Depuis quelques jours, j’héberge un pensionnaire dans ma section. C’est un goumier qui s’est égaré. En mal de rapines, il a mis à profit une pause et s’est éloigné pour quelques instants de son unité. A son retour, le goum n’était plus là.
C’est un grand gaillard sec, solide et anguleux, dont le regard perçant et le long nez busqué, planté dans une face taillée à la serpe, font immédiatement songer à un aigle. Une tresse s’échappant d’un crâne rasé et un fin collier de barbe ajoutent à la majesté du visage. Tout, sauf la religion, différencie le berbère marocain des hautes montagnes de mes tirailleurs tunisiens, arabes plus ou moins nomades de la plaine. Même sa tenue est différente casque anglais, véritable plat à barbe, djellaba brune, chaussette de grosse laine et naîls, qui lui donnent une démarche élastique et silencieuse.
Il est taciturne, renfermé, secret et indépendant. Il parle peu, peut-être parce que, de toute façon, berbères et tunisiens se comprennent mal, et il mange seul. Il ne s’est en aucune façon intégré à cette section de tunisiens, qu’il ignore délibérément. M’accepte-t-il comme son officier ? Je ne le pense pas. Il ne reconnaît sûrement que les officiers de son tabor et peut-être uniquement son commandant de goum.

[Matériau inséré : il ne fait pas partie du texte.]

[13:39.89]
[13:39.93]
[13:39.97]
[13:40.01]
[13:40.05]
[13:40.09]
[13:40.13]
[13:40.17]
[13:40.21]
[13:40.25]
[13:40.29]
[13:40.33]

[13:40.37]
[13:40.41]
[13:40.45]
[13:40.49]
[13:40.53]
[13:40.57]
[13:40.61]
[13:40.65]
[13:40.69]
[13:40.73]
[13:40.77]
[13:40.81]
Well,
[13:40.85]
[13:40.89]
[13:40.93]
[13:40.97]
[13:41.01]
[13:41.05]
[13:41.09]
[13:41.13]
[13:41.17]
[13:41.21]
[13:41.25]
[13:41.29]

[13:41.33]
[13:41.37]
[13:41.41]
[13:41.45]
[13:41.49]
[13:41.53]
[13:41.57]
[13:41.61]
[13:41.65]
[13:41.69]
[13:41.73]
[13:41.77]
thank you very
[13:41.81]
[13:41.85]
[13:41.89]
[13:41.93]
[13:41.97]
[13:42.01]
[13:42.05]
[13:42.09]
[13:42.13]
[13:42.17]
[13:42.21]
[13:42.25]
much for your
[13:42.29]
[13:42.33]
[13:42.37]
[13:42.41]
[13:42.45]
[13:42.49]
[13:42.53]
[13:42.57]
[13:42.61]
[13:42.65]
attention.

Quand il rejoindra son unité, il sera sanctionné de plusieurs jours de «tombeau s. C’est une punition très dure. Mais il s’en moque. Ce qui l’inquiète le plus, c’est la réprobation générale qu’il aura à supporter de son capitaine d’abord et des autres goumiers ensuite. Tout le goum défilera devant lui et lui crachera à la figure. Cette image lui est insupportable. Aussi lui ai-je promis de le ramener à son goum dès que nous serons au repos et, à cette occasion, de dire à ses chefs qu’il n’est en aucune façon déserteur, puisqu’il s’est battu dans nos rangs, et d’une manière remarquable.
C’est, en effet, un guerrier exceptionnel, qui manoeuvre d’instinct, sans commandement. Au premier coup de feu, il se déchaîne, abandonnant son attitude quelque peu absente. Il mène, alors, son propre combat, tirant vite et juste, tantôt bondissant comme un fauve, tantôt progressant en louvoyant comme un chasseur à la recherche de sa proie. Il devance mes ordres. Il est toujours là où je voudrais que quelqu’un soit, et toujours au moment où je le désire. Je me demande même s’il ne force pas son talent, tout simplement pour nous épater.

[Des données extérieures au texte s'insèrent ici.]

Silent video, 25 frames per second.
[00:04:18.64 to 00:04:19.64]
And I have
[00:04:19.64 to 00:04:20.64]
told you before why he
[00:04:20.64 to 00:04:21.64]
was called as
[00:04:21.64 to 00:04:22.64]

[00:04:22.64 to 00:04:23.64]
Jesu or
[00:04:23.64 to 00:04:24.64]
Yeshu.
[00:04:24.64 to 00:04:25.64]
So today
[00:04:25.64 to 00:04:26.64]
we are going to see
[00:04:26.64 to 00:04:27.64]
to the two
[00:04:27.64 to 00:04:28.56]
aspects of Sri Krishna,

Aussi, ma section s’articule-t-elle, en ce moment, en un groupe de commandement, trois groupes de combat et... un individuel. Son attitude au carrefour de La Rotta dépeint bien ce personnage haut en couleurs. Très vite, il avait épuisé ses munitions et avait fait appel à moi. Je suis, en effet, le seul à être doté comme lui d’une carabine. Tout à cette violente affaire, qui s’annonçait fort mal, je l’avais rembarré. Pris, alors, d’une colère terrible, il avait poussé des cris d’orfraie et avait même jeté violemment son arme à terre. Pour m’en débarrasser, je lui avais donné quelques chargeurs et il avait rejoint son poste de combat, en bondissant comme un fauve. Et, lors de l’assaut final, je l’avais naturellement retrouvé aux premières loges, à mes côtés… (Bulletin de l’AAMI N° 15-1988).